Extract, exactly as written, the line that contains "[0:00.00-0:00.20]" and all lines after it through the end of the records. Omit pictures.
»»
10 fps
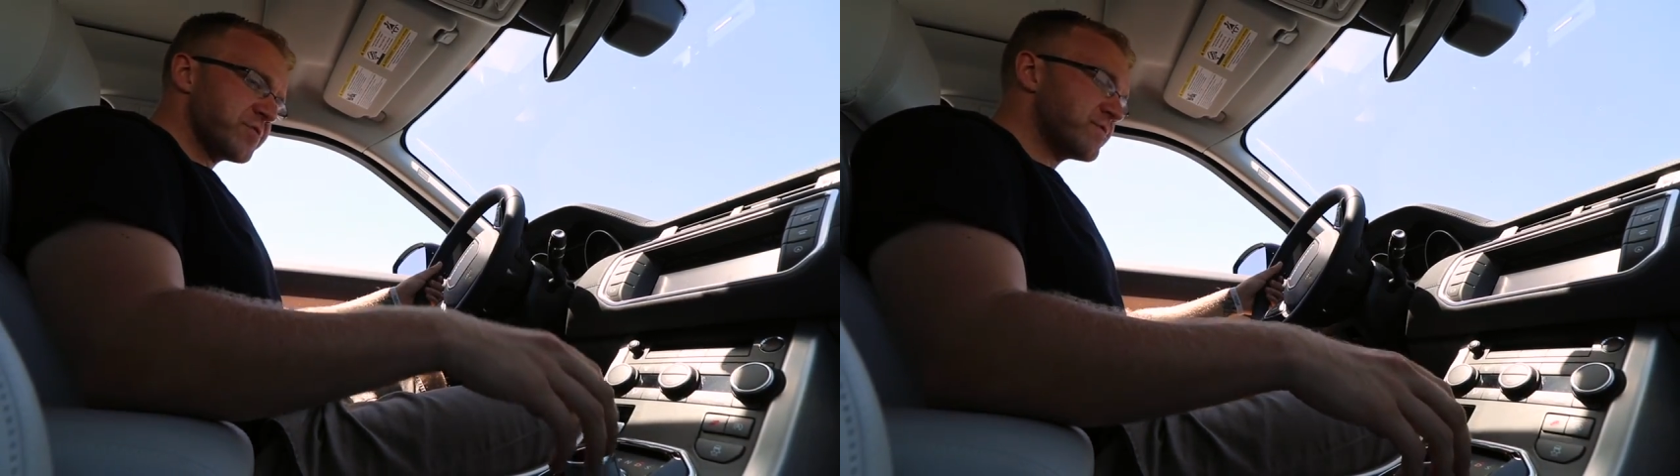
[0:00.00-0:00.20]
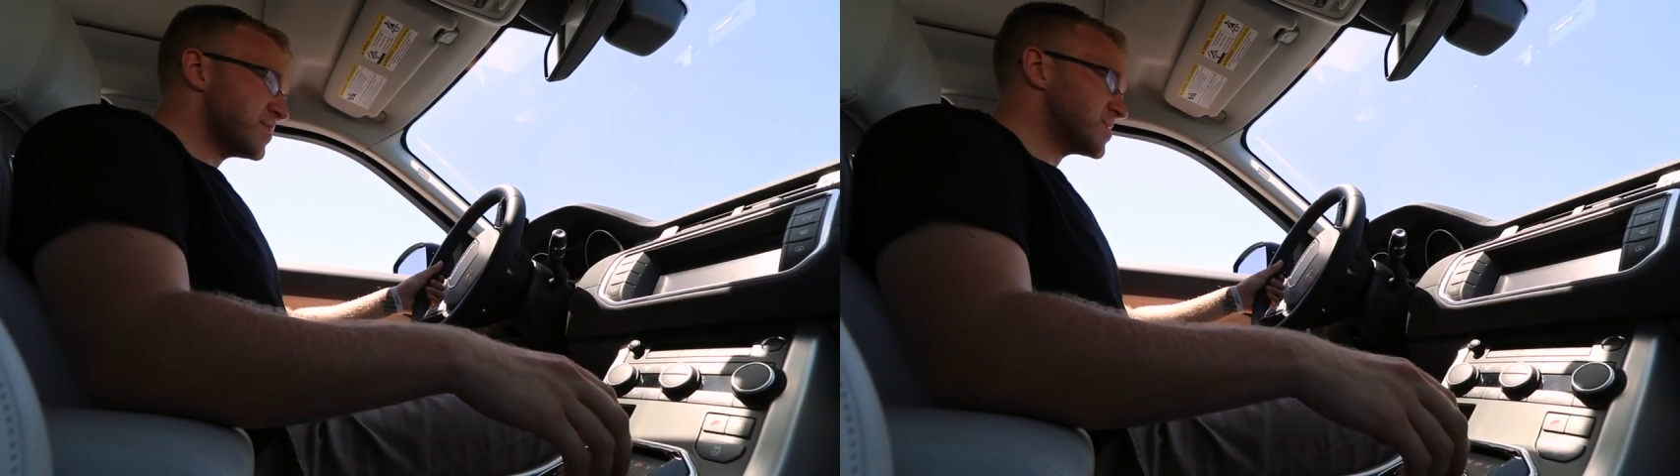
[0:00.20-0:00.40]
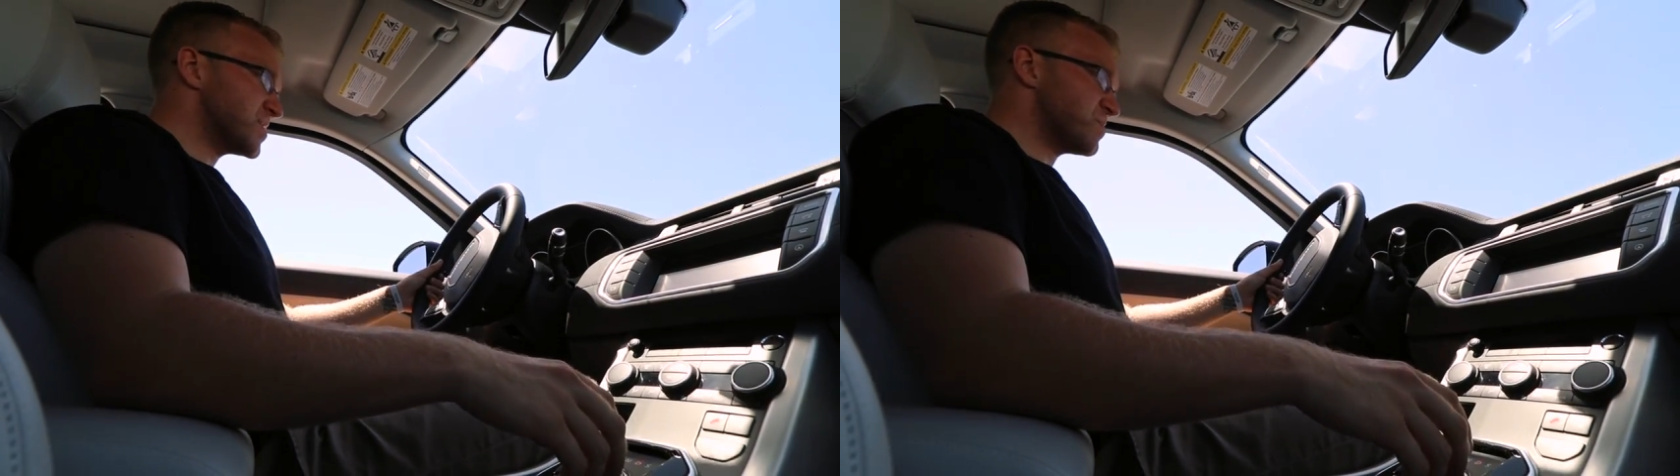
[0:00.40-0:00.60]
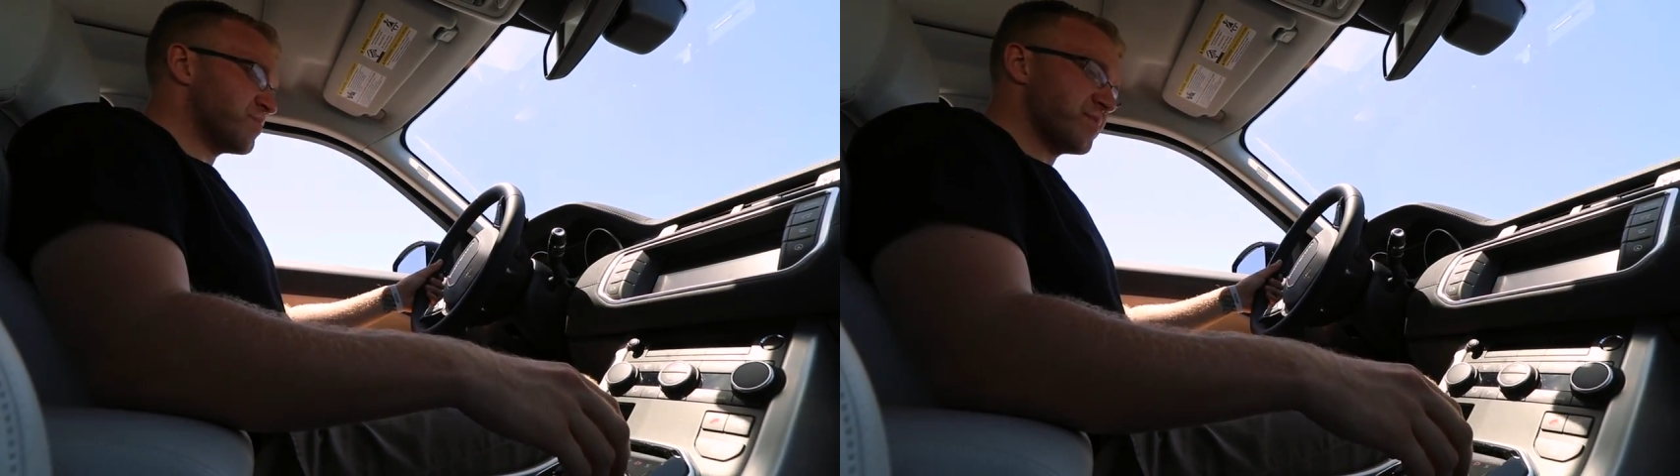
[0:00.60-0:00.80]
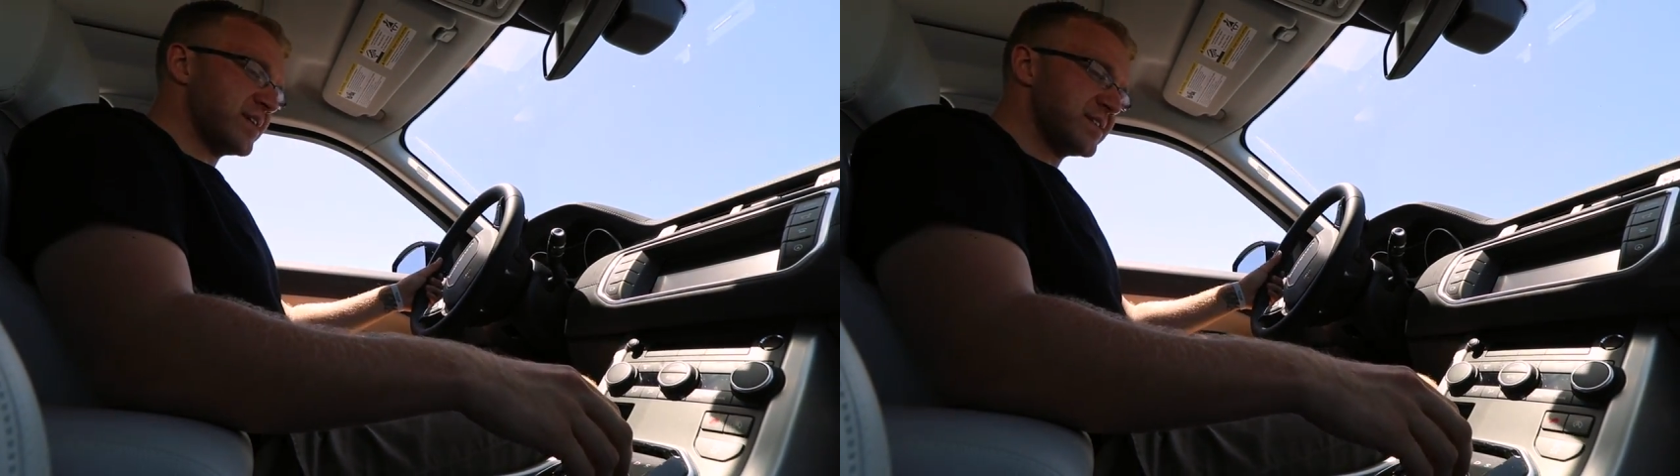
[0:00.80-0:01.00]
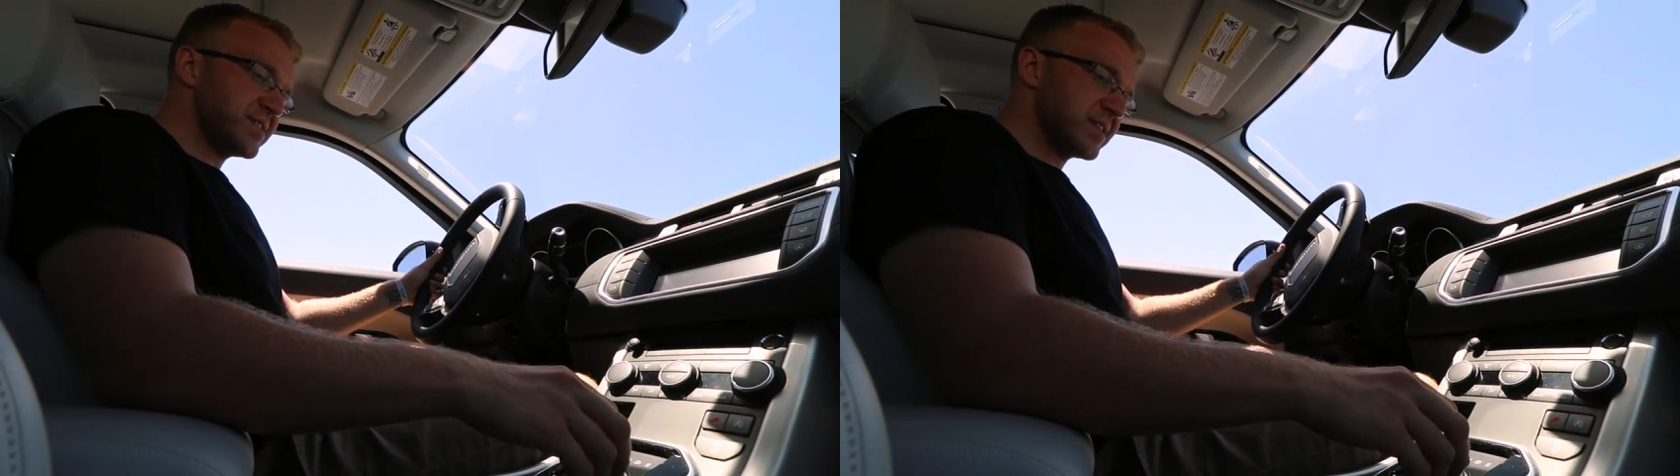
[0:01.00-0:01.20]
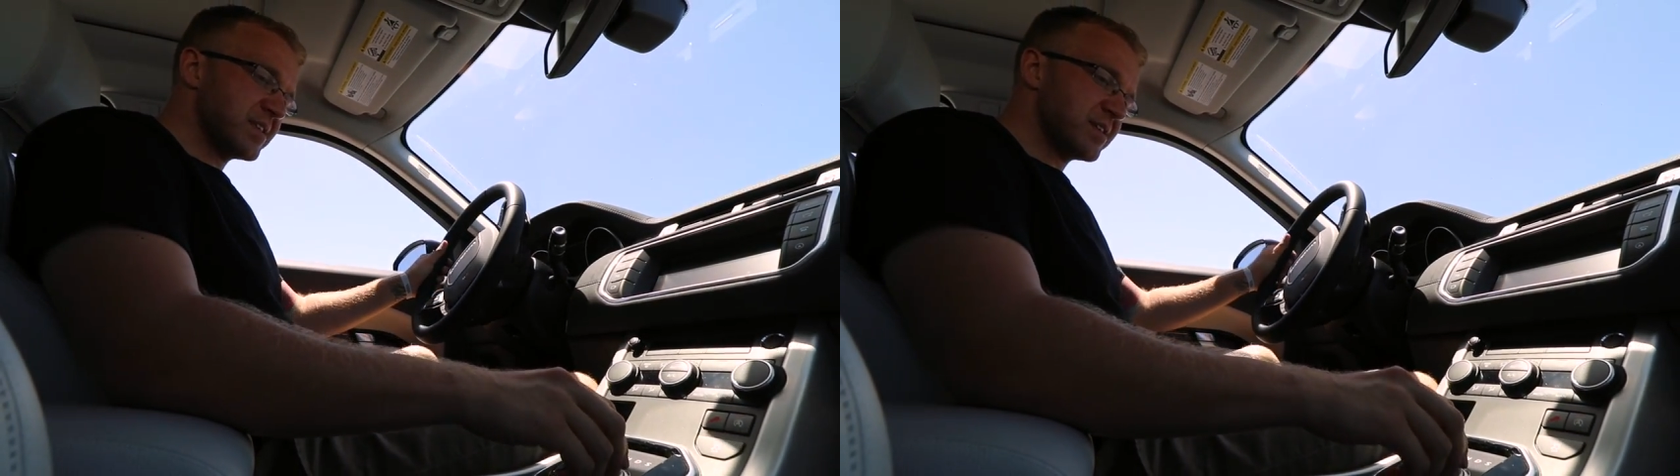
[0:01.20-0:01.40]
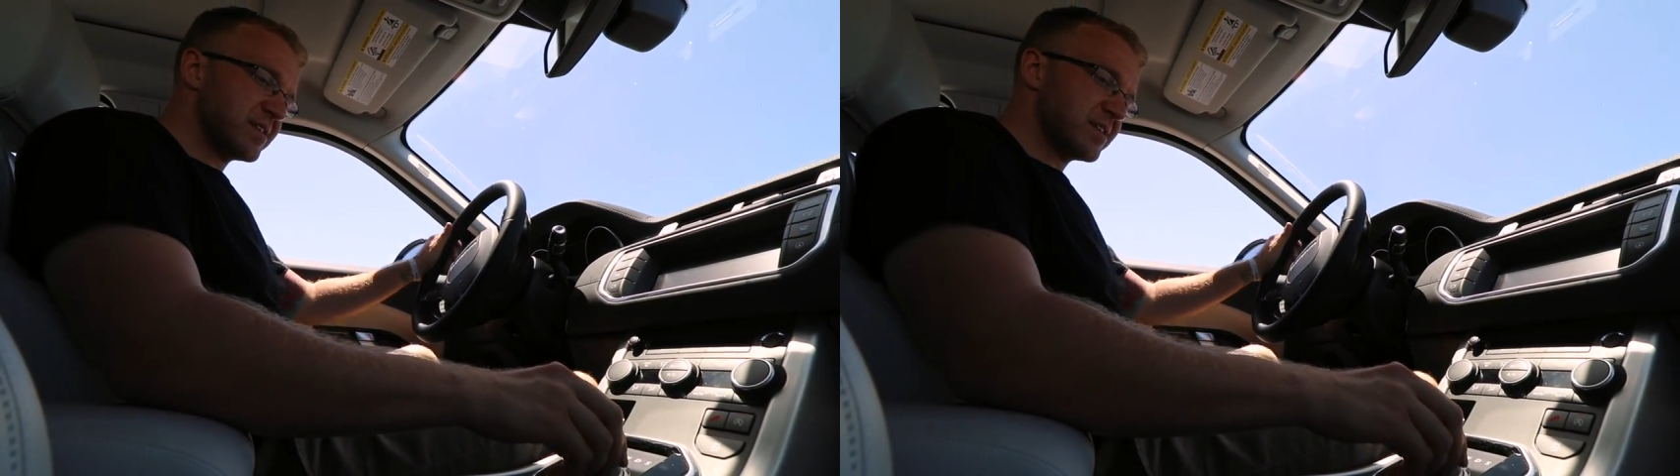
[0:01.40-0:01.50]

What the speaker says: Rover this is priced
««
### ANSWER FOR THIS EXERCISE
[0:00.00-0:00.20]
[0:00.20-0:00.40]
[0:00.40-0:00.60]
[0:00.60-0:00.80]
[0:00.80-0:01.00]
[0:01.00-0:01.20]
[0:01.20-0:01.40]
[0:01.40-0:01.50]

What the speaker says: Rover this is priced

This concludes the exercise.